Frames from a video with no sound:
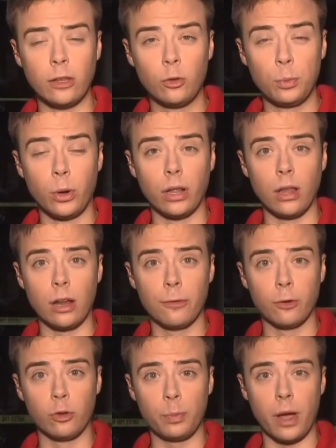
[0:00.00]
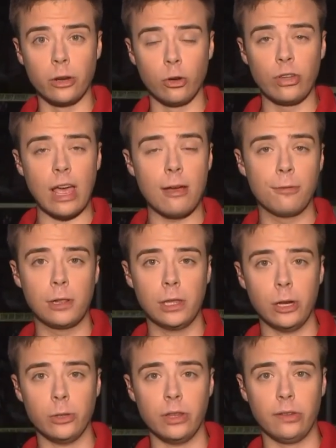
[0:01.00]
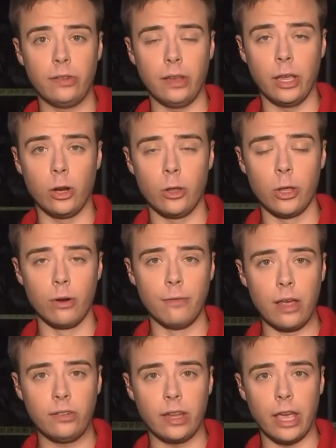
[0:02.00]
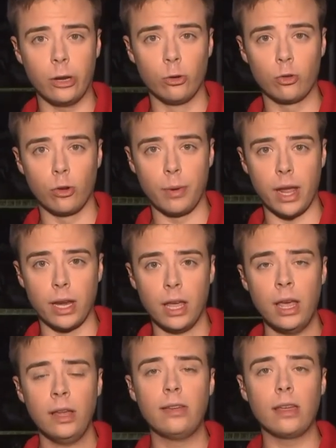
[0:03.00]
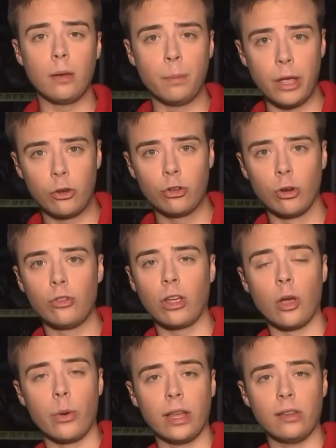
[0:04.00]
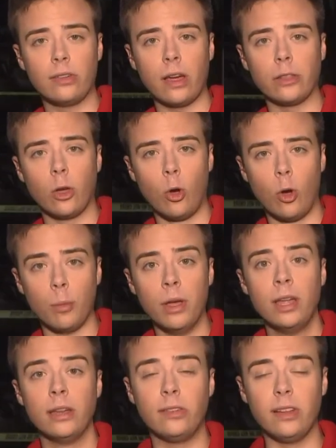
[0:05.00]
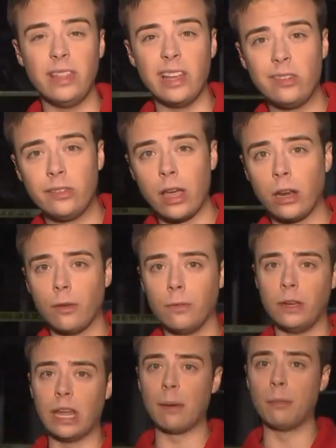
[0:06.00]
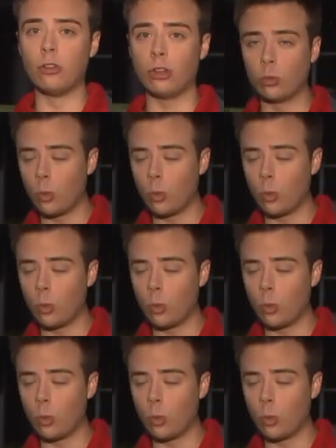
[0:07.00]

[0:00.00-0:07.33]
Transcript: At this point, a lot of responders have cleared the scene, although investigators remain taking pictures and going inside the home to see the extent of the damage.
...
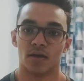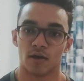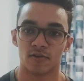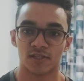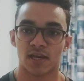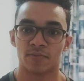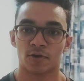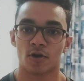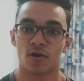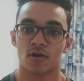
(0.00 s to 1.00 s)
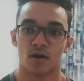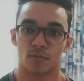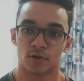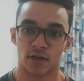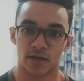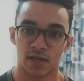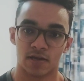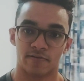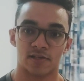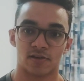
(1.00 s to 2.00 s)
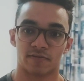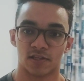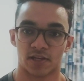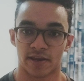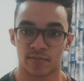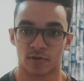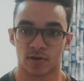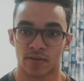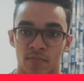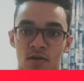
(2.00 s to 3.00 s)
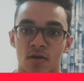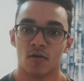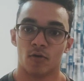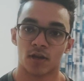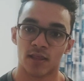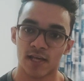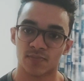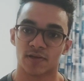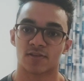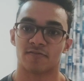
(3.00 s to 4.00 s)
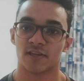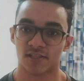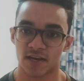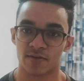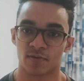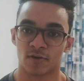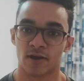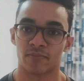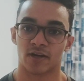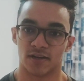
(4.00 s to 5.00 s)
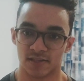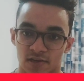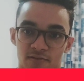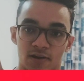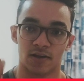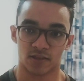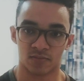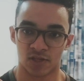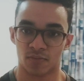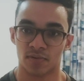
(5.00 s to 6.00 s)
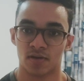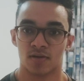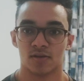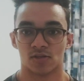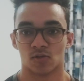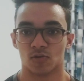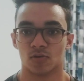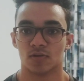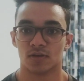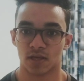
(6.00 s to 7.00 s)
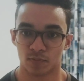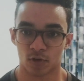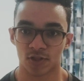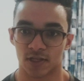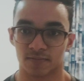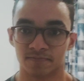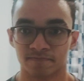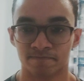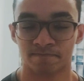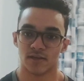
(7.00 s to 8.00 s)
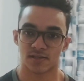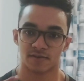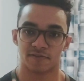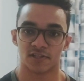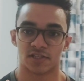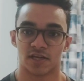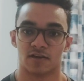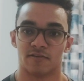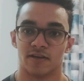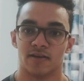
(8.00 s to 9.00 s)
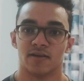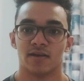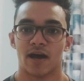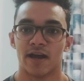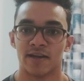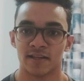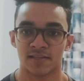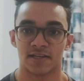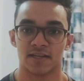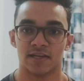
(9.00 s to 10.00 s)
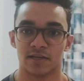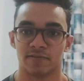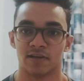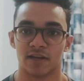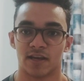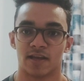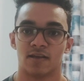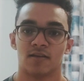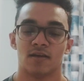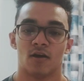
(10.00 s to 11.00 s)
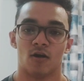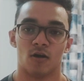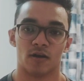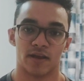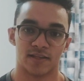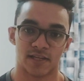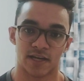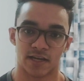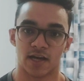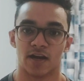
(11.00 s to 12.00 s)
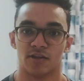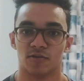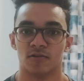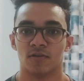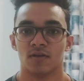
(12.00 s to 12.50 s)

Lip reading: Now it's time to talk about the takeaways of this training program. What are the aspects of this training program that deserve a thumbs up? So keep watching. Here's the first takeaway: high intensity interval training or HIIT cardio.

## About this exercise
Copy only this from above: the line containing "(8.00 s to 9.00 s)", the line containing "Lip reading: Now", and all lines between, printed exactly. Leave out the pictures.

## Output of the exercise
(8.00 s to 9.00 s)
(9.00 s to 10.00 s)
(10.00 s to 11.00 s)
(11.00 s to 12.00 s)
(12.00 s to 12.50 s)

Lip reading: Now it's time to talk about the takeaways of this training program. What are the aspects of this training program that deserve a thumbs up? So keep watching. Here's the first takeaway: high intensity interval training or HIIT cardio.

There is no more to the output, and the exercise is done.